4. The cogeneration system based on energy cascade utilization according to claim 1, wherein the internal combustion engine (1) is connected with the generator (2), the output end of the generator (2) is connected with the input end of the distribution box (8), the input end of the distribution box (8) is connected with the output end of the wind driven generator (5), and the internal combustion engine (1) and the wind driven generator (5) supply power for the system through the distribution box (8).

5. A cogeneration system based on energy cascade utilization according to claim 1, wherein a solution pump (24) is provided at the solution inlet of the generator (22).

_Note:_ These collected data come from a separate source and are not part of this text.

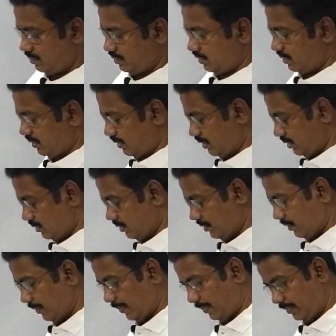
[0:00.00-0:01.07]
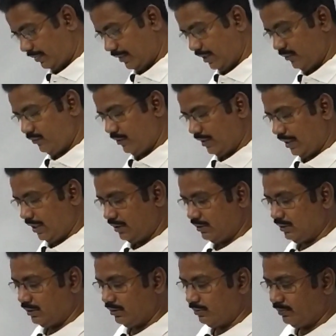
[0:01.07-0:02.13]
India. Then we had
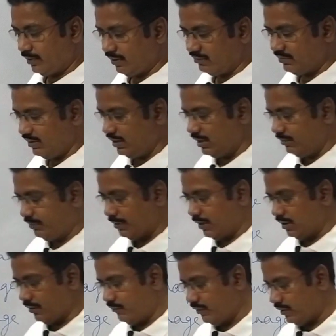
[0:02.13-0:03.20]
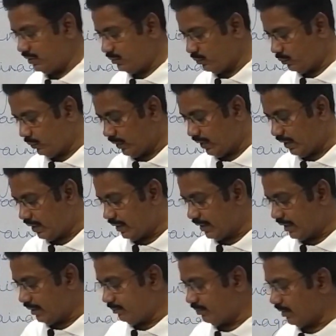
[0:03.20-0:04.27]
the Brazilian part of it, where
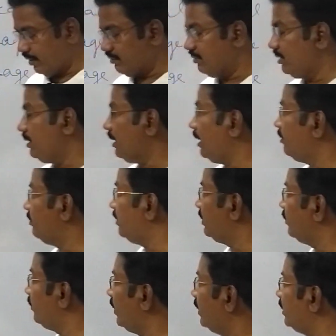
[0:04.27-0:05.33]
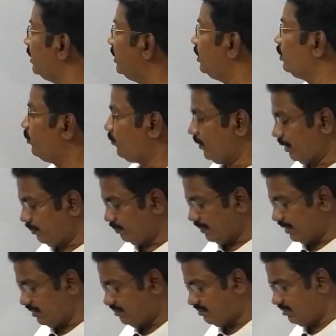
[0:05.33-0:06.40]
again Brazil has been divided into 5
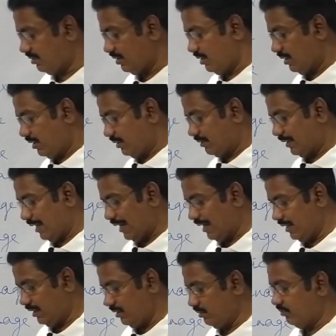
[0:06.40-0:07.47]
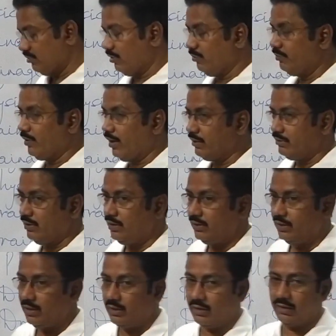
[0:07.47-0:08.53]
parts. The highlands of Brazil,
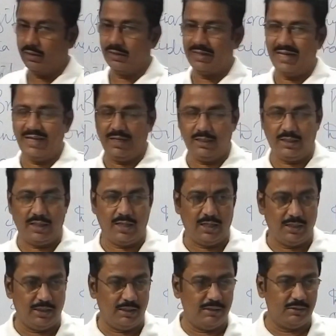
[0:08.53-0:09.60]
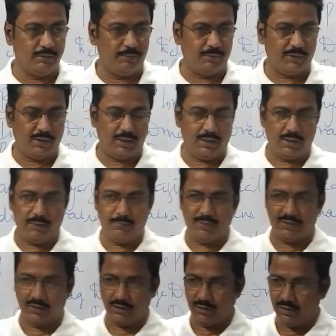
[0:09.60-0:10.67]
the Guiana Highland, the
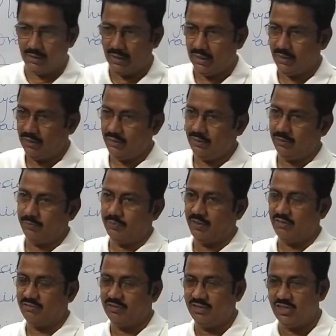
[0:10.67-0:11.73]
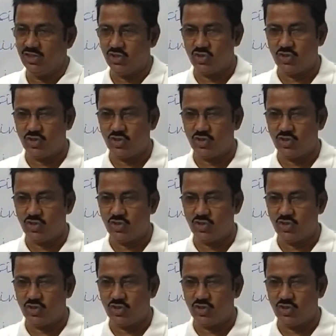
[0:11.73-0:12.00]
Paternal Highland, the Brazilian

6. The cogeneration method based on energy cascade utilization of claim 1, comprising the steps of:

when the system supplies heat, hot water of a heat supply network backwater main pipe is divided into three paths, the first path enters a hot side inlet of the compression heat pump unit and exchanges heat with working media in the compression heat pump unit, and the hot water after heat absorption returns to the heat supply network water supply main pipe; the second path enters a smoke heat exchange unit to exchange heat with smoke in the smoke heat exchange unit, hot water after heat absorption is divided into two paths, one path returns to a heat supply network water supply main pipe, the other path enters a generator (22) to exchange heat with solution in the generator (22), and the cooled hot water returns to the smoke heat exchange unit; the third path enters the absorber (26), exchanges heat with the solution and the water vapor in the absorber (26), the hot water after heat absorption enters the first condenser (29), exchanges heat with the water vapor in the first condenser (29), and returns to the hot water supply main pipe after heat absorption;

when the system is used for cooling, the chilled water backwater main pipe is divided into two paths, the two paths enter the compression heat pump unit and the first evaporator (27) respectively and are heated and cooled, then the two paths return to the chilled water supply main pipe, the cooling water in the cooling tower (31) is cooled by one path of the chilled water backwater main pipe sequentially passing through the first evaporator (27) and the first condenser (29) and then returning to the cooling tower (31) for cooling, and the other path of chilled water is heated by the second condenser (53) and then returns to the cooling tower (31) for cooling.